__About this task__
The whole listing below is to be copied exactly, with every picture left out.

__Information supplied__
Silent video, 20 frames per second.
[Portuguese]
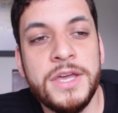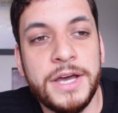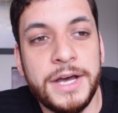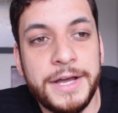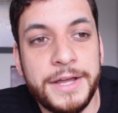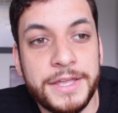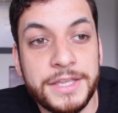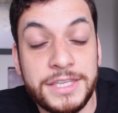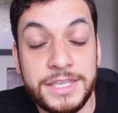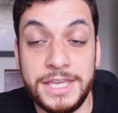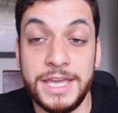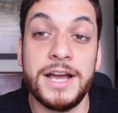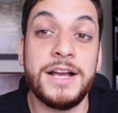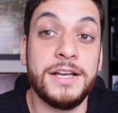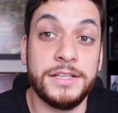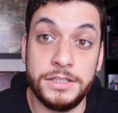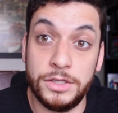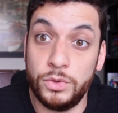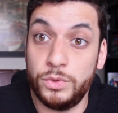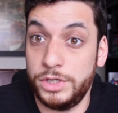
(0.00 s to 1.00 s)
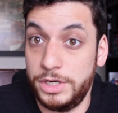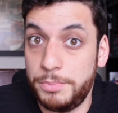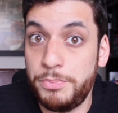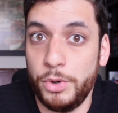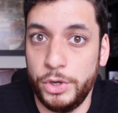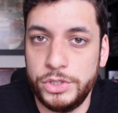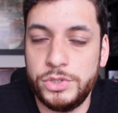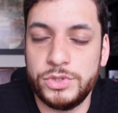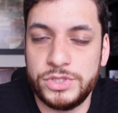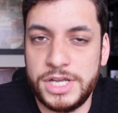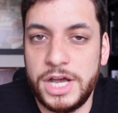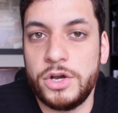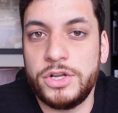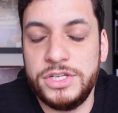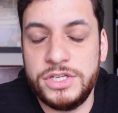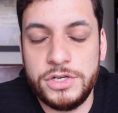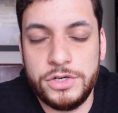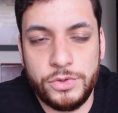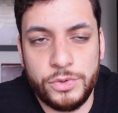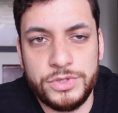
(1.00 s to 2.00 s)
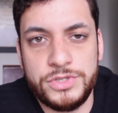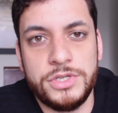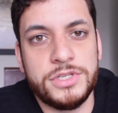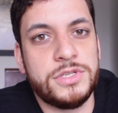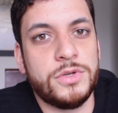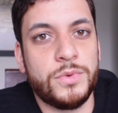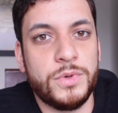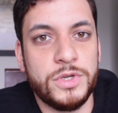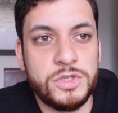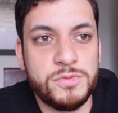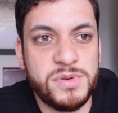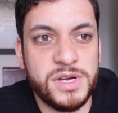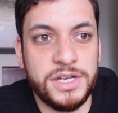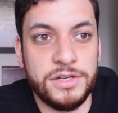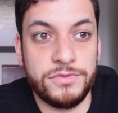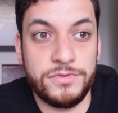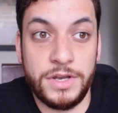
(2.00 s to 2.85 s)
uh, que a Catalunha pode usar de negociação com a Espanha.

__Solution for this exercise__
Silent video, 20 frames per second.
[Portuguese]
(0.00 s to 1.00 s)
(1.00 s to 2.00 s)
(2.00 s to 2.85 s)
uh, que a Catalunha pode usar de negociação com a Espanha.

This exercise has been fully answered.